Mengetahui hal tersebut, masyarakat khususnya umat muslim memberikan banyak dukungan terhadap warga Palestina, salah satunya adalah Indonesia. Lagi-lagi ini muncul aksi pemboikotan produk-produk pro-Israel serta yang mendukung dan menyumbang dana untuk peperangan tersebut. Pemboikotan ini memberikan dampak pada perekonomian brand atau produk yang bekerjasama dengan Israel, sehingga mereka mengalami penurunan dalam penjualan. Aksi ini dapat memengaruhi turunnya minat dan daya beli konsumen. Selain itu dapat memengaruhi perdagangan Internasional maupun perekonomian khususnya di Indonesia.
Aksi boikot produk pro-Israel berisiko menghambat pemerintah untuk mendongkrak pertumbuhan ekonomi. Karena boikot berkepanjangan, dapat menurunkan konsumsi masyarakat hingga penurunan kinerja ritel. Hal tersebut juga mengganggu kinerja dunia bisnis dari hulu hingga hilir. Para produsen akan mengalami gangguan distribusi, produksi hingga efisiensi usaha melalui Pemutusan Hubungan Kerja (PHK). Serta terdapat ritel yang juga mengalami penurunan kinerja penjualan.Â
Seruan aksi boikot semakin menyeruak di kalangan masyarakat berbagai belahan dunia, termasuk di Indonesia. Terlebih lagi, Fatwa MUI No.83/2023 menegaskan larangan untuk mendukung agresi Israel terhadap Palestina. Termasuk mengimbau masyarakat untuk semaksimal mungkin menghindari transaksi dan penggunaan produk pro-Israel atau yang terafiliasi dengan Israel, serta yang mendukung penjajahan dan zionisme. Salah satu dampak yang terlihat adalah anjloknya harga saham Unilever, MCD, dan Netflix.

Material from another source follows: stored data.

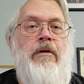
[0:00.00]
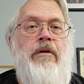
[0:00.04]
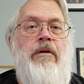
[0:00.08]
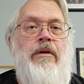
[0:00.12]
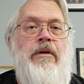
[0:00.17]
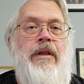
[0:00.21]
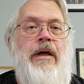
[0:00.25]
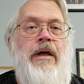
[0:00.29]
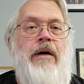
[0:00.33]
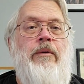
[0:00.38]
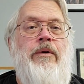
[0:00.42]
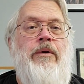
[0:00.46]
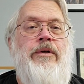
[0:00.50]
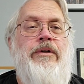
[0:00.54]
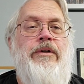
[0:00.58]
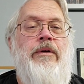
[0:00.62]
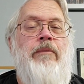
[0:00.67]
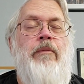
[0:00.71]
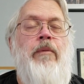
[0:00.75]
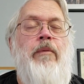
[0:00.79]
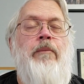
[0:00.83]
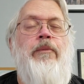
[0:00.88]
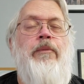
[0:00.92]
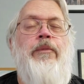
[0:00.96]
That was a
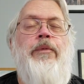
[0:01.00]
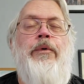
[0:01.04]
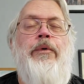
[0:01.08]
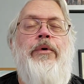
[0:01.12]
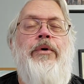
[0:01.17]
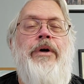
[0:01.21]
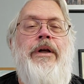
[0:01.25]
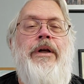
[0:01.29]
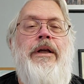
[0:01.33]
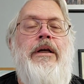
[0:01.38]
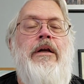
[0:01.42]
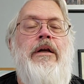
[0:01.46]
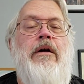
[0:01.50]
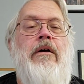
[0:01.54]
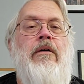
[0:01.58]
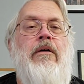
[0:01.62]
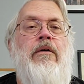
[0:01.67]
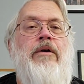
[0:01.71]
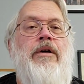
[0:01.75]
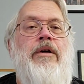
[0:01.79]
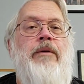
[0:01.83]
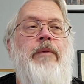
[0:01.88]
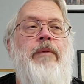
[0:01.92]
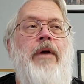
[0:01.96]
pretty
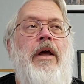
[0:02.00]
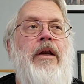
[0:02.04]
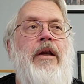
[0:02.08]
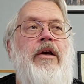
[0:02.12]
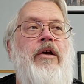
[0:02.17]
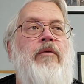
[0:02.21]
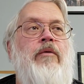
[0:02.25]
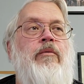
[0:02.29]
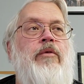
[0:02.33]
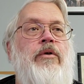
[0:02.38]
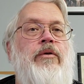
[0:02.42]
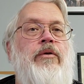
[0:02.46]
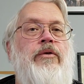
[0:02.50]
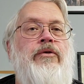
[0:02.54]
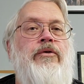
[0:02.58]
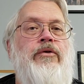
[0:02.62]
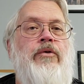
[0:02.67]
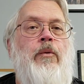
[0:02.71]
darn dependable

Namun, tingginya kekuatan masyarakat untuk memboikot produk yang pro-Israel dapat menjadi momen baik untuk penguatan industri lokal. Dengan penurunan penggunaan produk asal Israel ini, maka dibutuhkanlah produk substitusinya yang menjadi kesempatan produk lokal untuk tampil di masyarakat. Pilihan ini bisa menjadi momen penguatan industri lokal. Masyarakat dapat mulai mengoptimalkan konsumsi produk lokal, sehingga industri lokal-pun dapat bangkit. Sehingga mampu membangun kemandirian serta ketahanan ekonomi nasional, bahkan berdampak pada ekonomi rakyat bawah, dan kemandirian pangan. Selain itu juga dapat membantu Pemerintah dalam pengetatan barang impor.

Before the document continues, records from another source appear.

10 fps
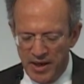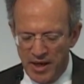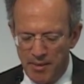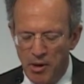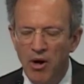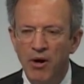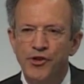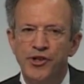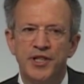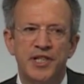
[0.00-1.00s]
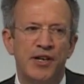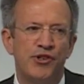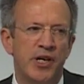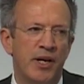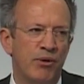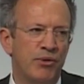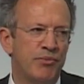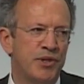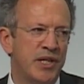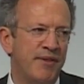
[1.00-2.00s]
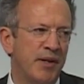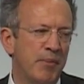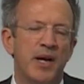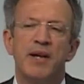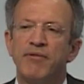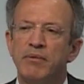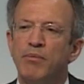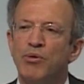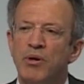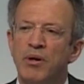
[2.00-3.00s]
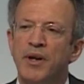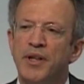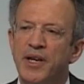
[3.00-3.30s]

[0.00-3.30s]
aren't just NGOs receiving money from abroad.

Produsen lokal harus memanfaatkan kesempatan ini  untuk secara aktif meningkatkan kuantitas dan kualitas produknya agar menjadi produk andalan masyarakat. Ini merupakan langkah awal sebelum memasuki tahapan berikutnya, yaitu  riset dan inovasi, yang saat ini hanya bisa dilakukan oleh produsen lokal. Namun tidak menutup kemungkinan jika di masa yang akan datang produk-produk lokal dapat disentuh oleh pasar internasional. Masyarakat  juga perlu mendukung dan mencintai produk asli Indonesia sebagai bentuk kontribusi terhadap kemajuan produk Indonesia.